In all four lawsuits, plaintiffs are asking for a national injunction to prevent the law from taking effect on a state-by-state basis, a potential outcome Nestler calls “unworkable.” If one judge grants a national injunction, it will override the other cases, she adds. A suit brought in California (State of California v. Azar et al) was heard last week, and lawyers argued State of Washington v. Azar et al in Yakima, Washington, on Thursday.

“It’s outrageous that, in 2019, the federal government is attempting to deny women the comprehensive information and services they need to make personal decisions about their health,” Julie Rabinovitz, the chief executive officer of Essential Access Health, California’s sole Title X grantee until the Trump administration gave money to the Obria Group, said after the hearing for the California lawsuit in a San Francisco court last week.

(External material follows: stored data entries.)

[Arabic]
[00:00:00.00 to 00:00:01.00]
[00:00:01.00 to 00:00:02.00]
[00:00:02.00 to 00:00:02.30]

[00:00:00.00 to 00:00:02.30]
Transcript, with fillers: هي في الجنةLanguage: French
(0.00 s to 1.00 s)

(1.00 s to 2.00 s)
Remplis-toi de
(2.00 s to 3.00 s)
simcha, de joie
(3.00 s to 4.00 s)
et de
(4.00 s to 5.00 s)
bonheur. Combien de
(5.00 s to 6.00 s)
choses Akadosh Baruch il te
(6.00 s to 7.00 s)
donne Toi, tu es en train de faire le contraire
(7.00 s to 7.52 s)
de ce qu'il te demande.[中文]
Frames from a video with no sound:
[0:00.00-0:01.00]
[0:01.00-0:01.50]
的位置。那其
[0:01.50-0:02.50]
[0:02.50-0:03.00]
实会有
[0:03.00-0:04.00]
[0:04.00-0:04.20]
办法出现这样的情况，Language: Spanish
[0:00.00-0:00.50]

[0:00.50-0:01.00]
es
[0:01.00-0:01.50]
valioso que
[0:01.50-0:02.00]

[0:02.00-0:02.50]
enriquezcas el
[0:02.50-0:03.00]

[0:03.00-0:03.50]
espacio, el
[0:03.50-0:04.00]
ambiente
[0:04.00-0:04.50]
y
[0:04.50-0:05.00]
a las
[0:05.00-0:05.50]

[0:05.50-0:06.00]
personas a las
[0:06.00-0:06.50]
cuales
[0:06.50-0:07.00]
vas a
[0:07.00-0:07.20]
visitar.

In Oregon, the judge peppered lawyers for HHS with questions that went for the jugular: “Do you have any data that this rule will do anything but reduce health outcomes?” he asked. And: “Give me one medical expert.” And: “Is it a political motivation to defund Planned Parenthood, regardless of health outcomes?” And: “Does this defeat the purpose of Title X?”

In response, a Department of Justice lawyer told the court that the rule would not defeat the purpose of Title X, that political motivations aren’t “part of the case” (nor does the administrative record suggest any), and that there had been no showing of “irreparable harm” if the rule is allowed to stand.